(Stored data entries)
--- START ---
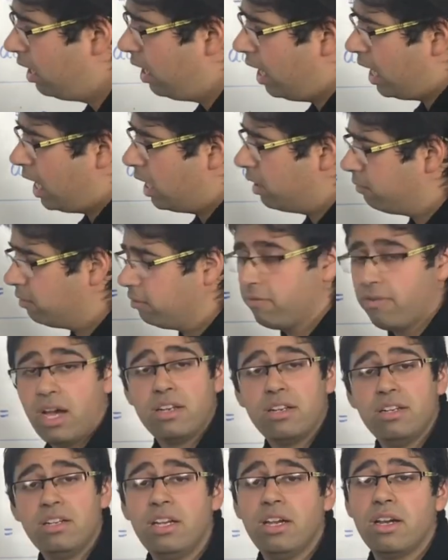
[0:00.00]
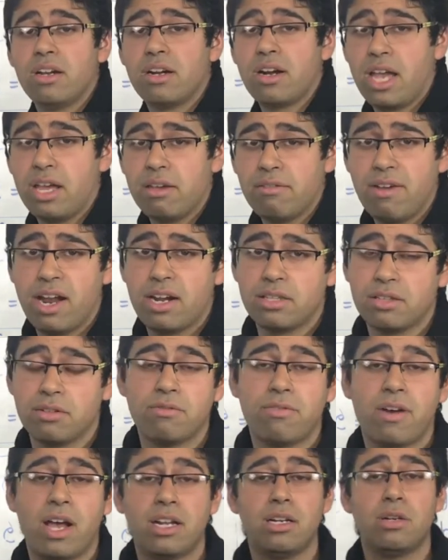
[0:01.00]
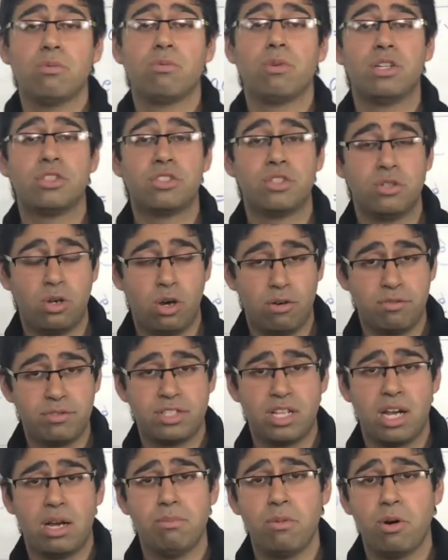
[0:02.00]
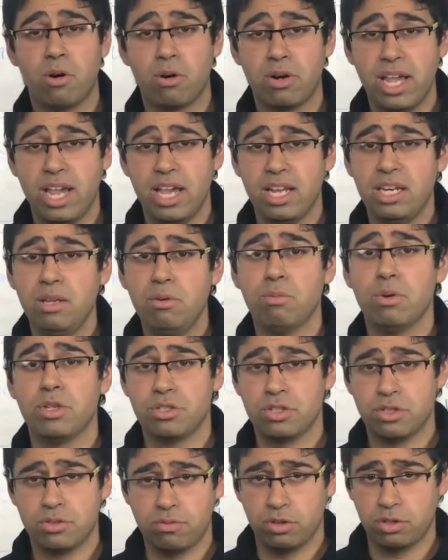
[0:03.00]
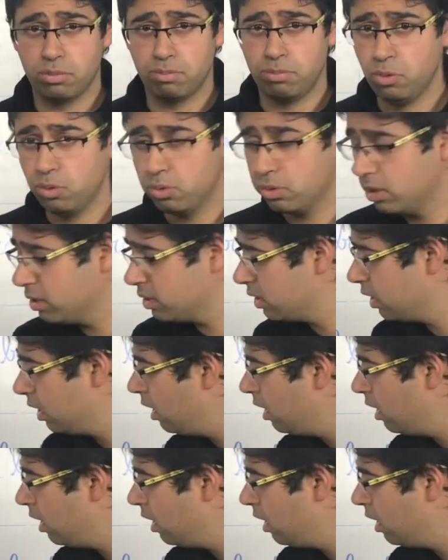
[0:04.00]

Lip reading: And we finally arrive at the final version of some or any, which is for the plurals,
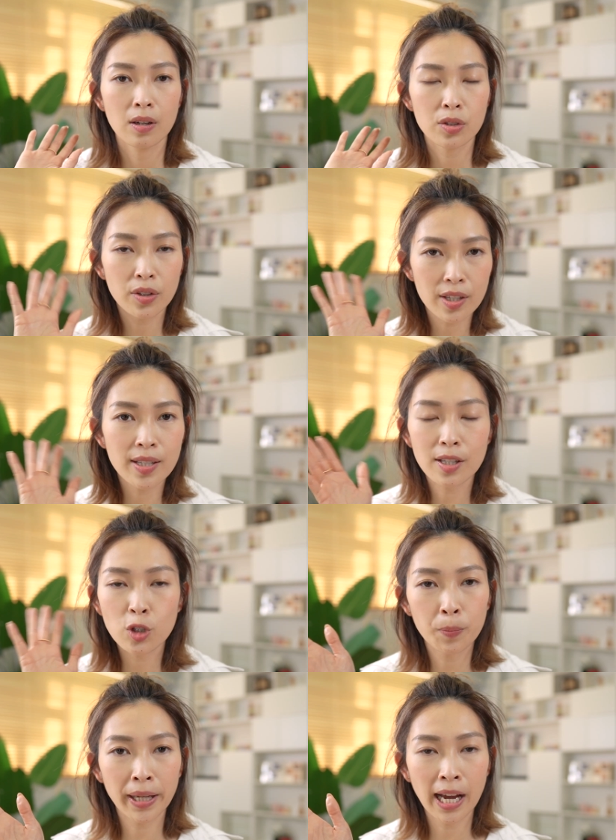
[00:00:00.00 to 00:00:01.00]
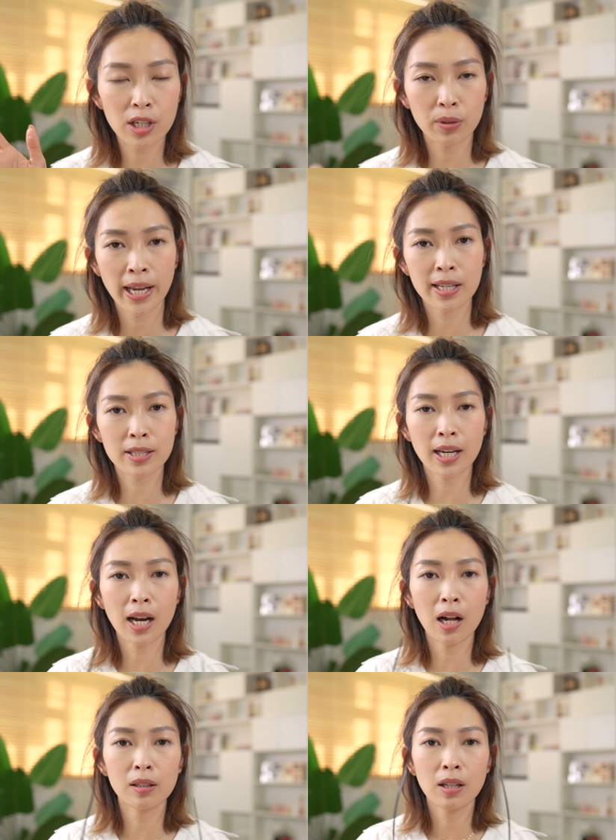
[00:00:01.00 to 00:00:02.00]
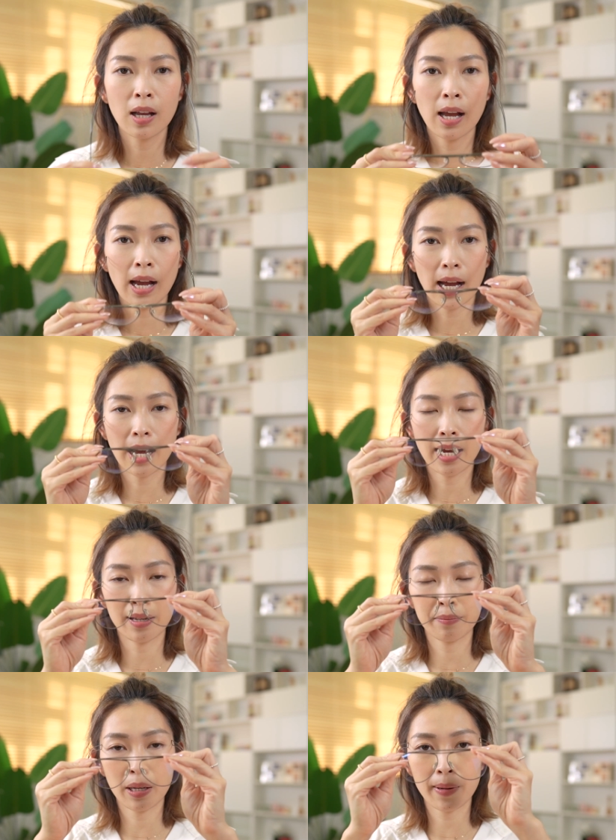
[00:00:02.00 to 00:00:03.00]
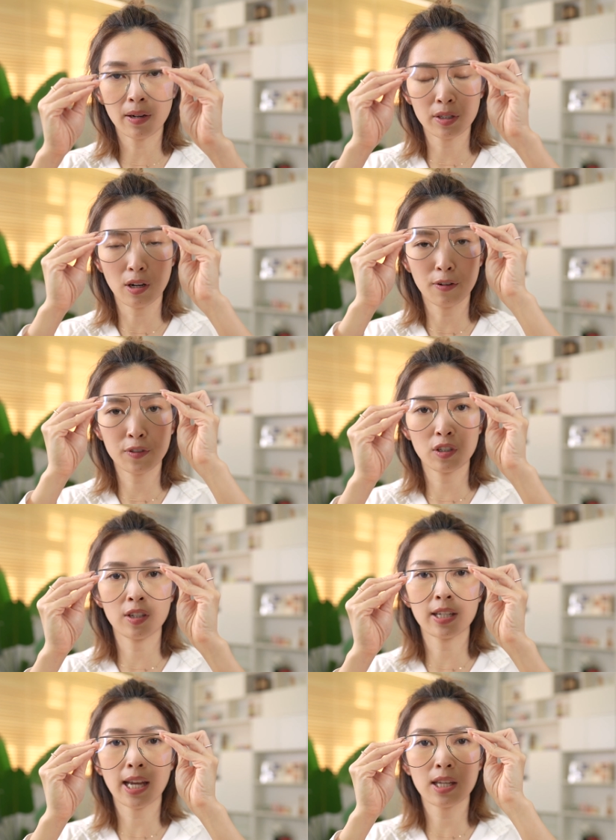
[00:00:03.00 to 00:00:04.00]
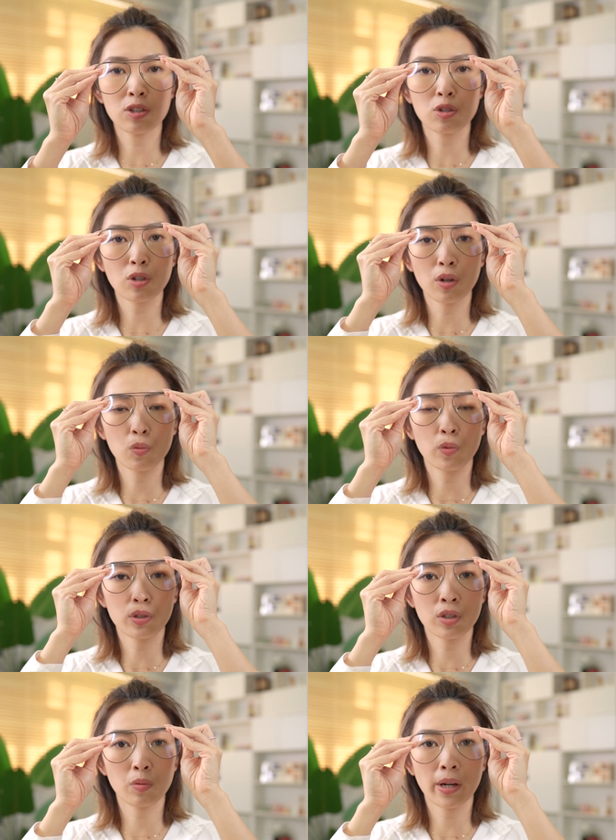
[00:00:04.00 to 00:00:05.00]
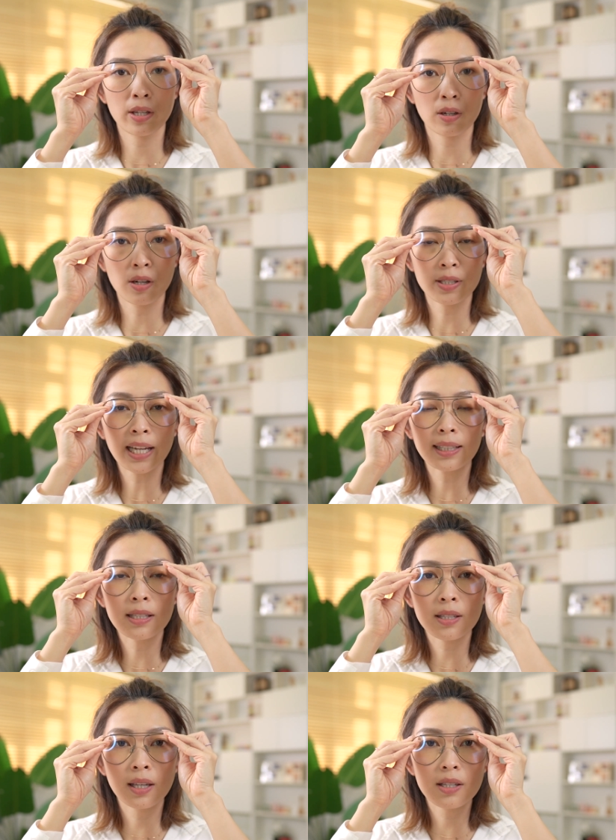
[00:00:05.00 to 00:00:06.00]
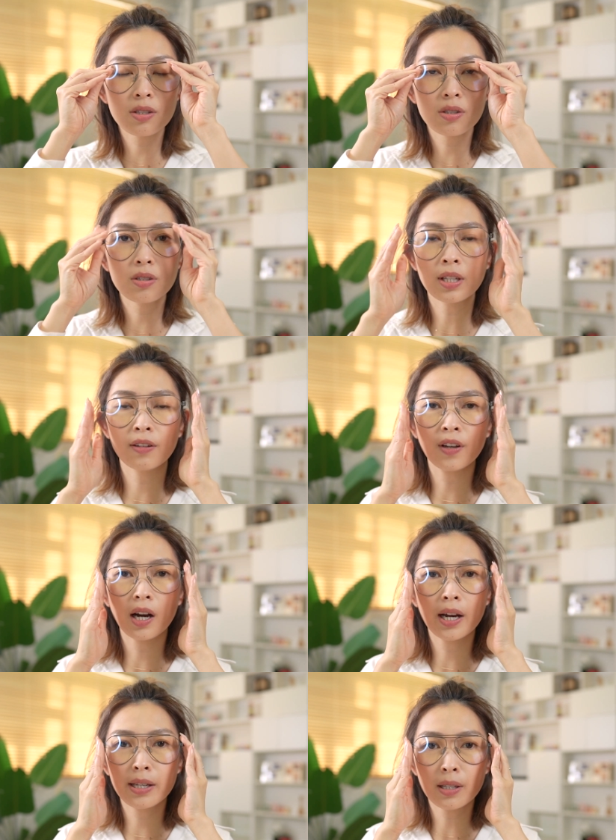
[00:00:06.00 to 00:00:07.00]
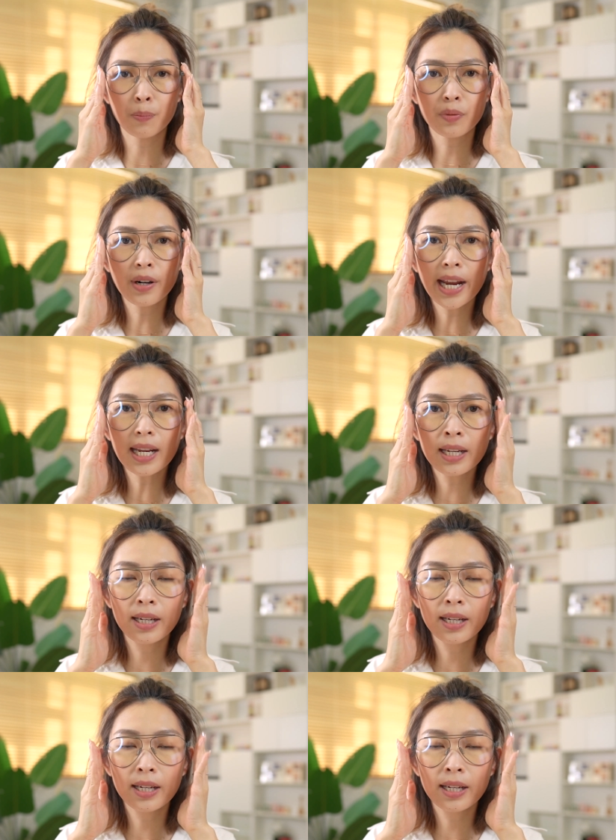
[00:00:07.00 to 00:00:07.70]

So this is a super casual hairstyle, and maybe on your off-duty days you don't want to wear your contact lenses to give your eyes a break.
--- END ---
* _WHAT IS REQUIRED_
Output exactly the lines from the one containing "[00:00:00.00 to 00:00:01.00]" through the last line of the records above, both included, leaving out any pictures.

* _ANSWER TO THIS TASK_
[00:00:00.00 to 00:00:01.00]
[00:00:01.00 to 00:00:02.00]
[00:00:02.00 to 00:00:03.00]
[00:00:03.00 to 00:00:04.00]
[00:00:04.00 to 00:00:05.00]
[00:00:05.00 to 00:00:06.00]
[00:00:06.00 to 00:00:07.00]
[00:00:07.00 to 00:00:07.70]

So this is a super casual hairstyle, and maybe on your off-duty days you don't want to wear your contact lenses to give your eyes a break.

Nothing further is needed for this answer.